### Records for processing
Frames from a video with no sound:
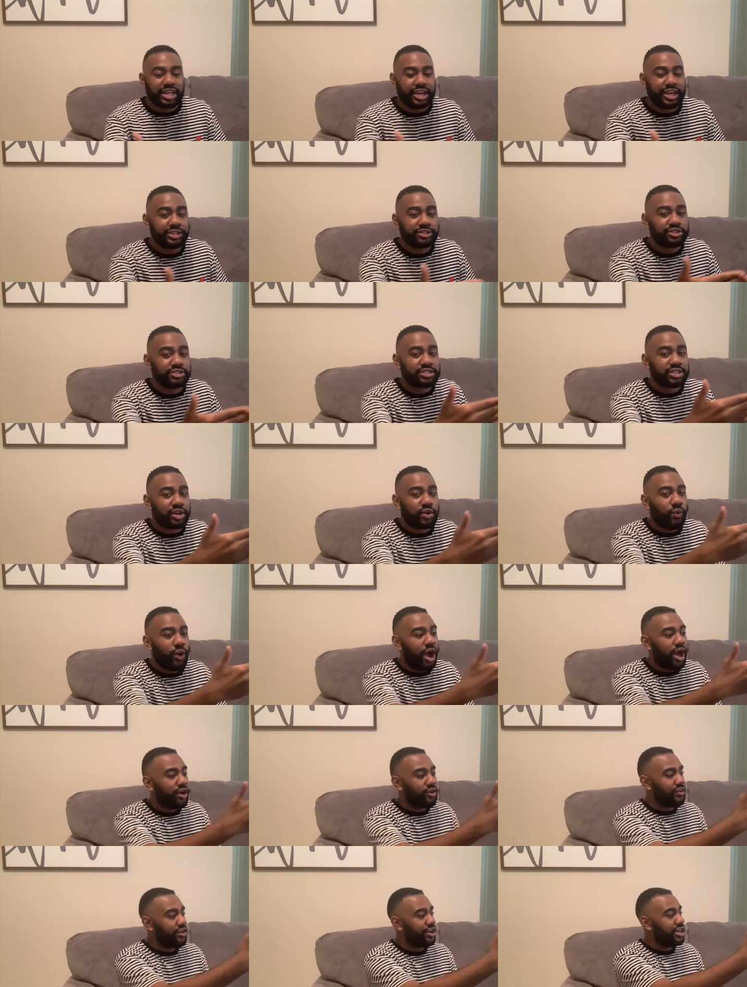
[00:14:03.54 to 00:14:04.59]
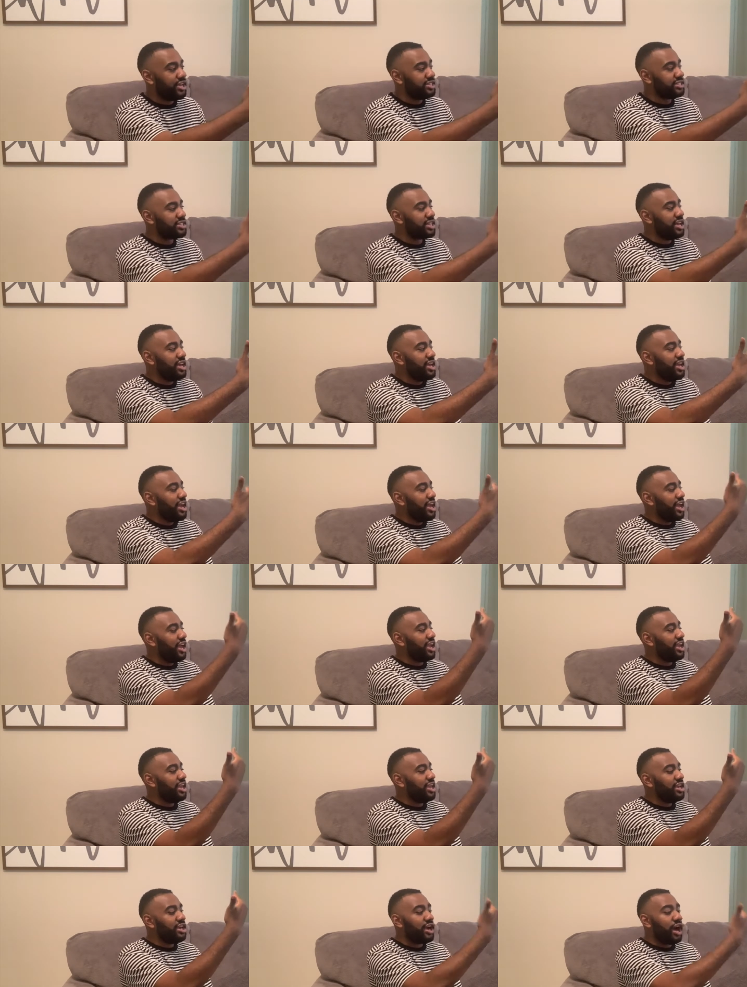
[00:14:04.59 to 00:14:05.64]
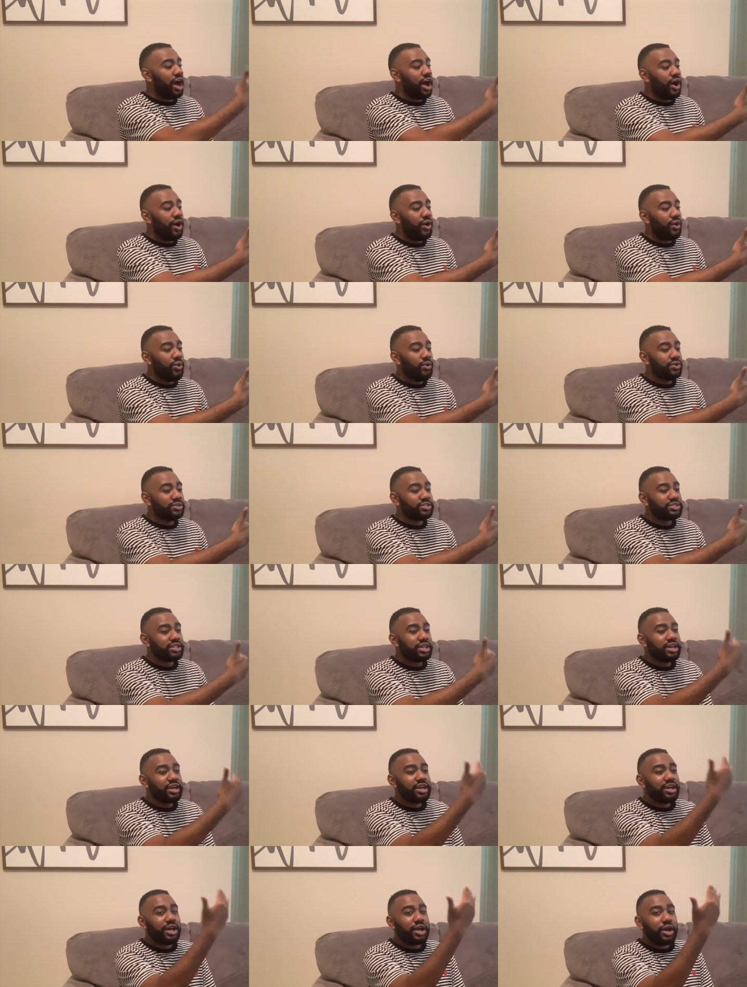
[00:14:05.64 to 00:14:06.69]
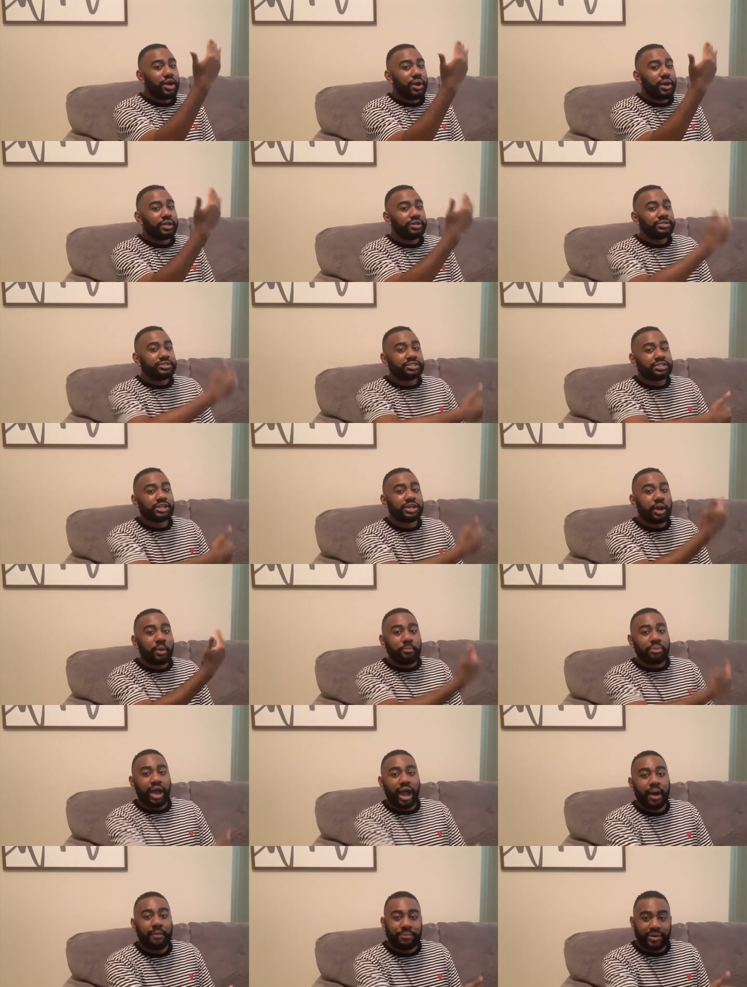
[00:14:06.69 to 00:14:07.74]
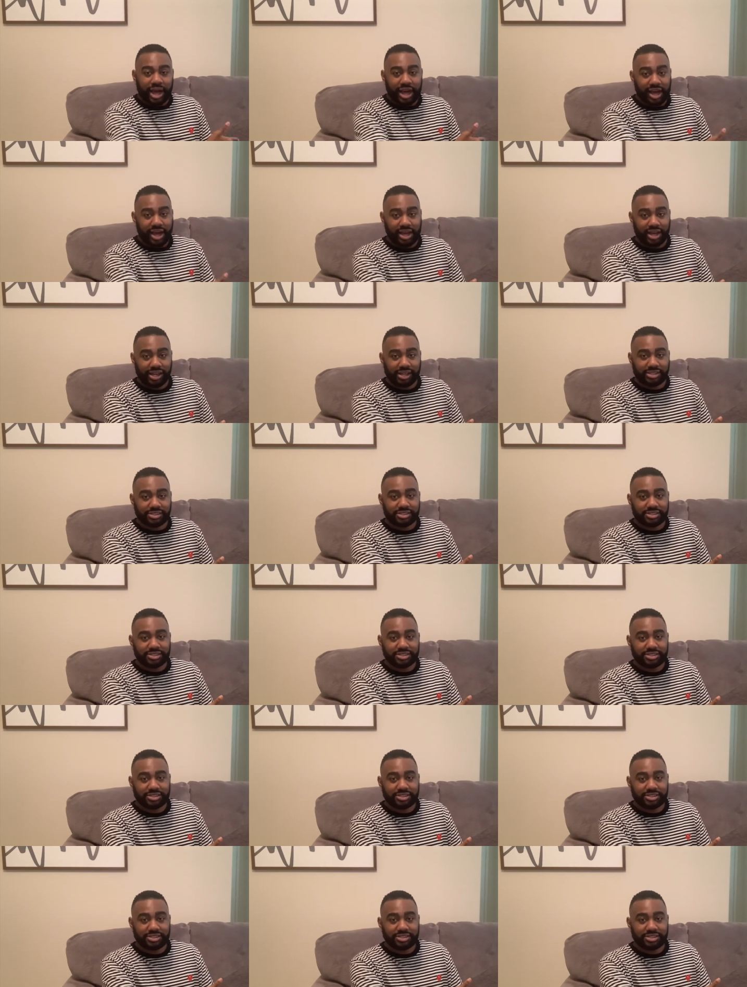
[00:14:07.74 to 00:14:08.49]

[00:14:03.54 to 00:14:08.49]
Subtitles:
entrance of the Walgreens and he goes to the Popeyes.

### Prompt
Exclude all pictures and return precisely the lines from the one containing "[00:14:05.64 to 00:14:06.69]" through the closing line of the data.

### Answer space
[00:14:05.64 to 00:14:06.69]
[00:14:06.69 to 00:14:07.74]
[00:14:07.74 to 00:14:08.49]

[00:14:03.54 to 00:14:08.49]
Subtitles:
entrance of the Walgreens and he goes to the Popeyes.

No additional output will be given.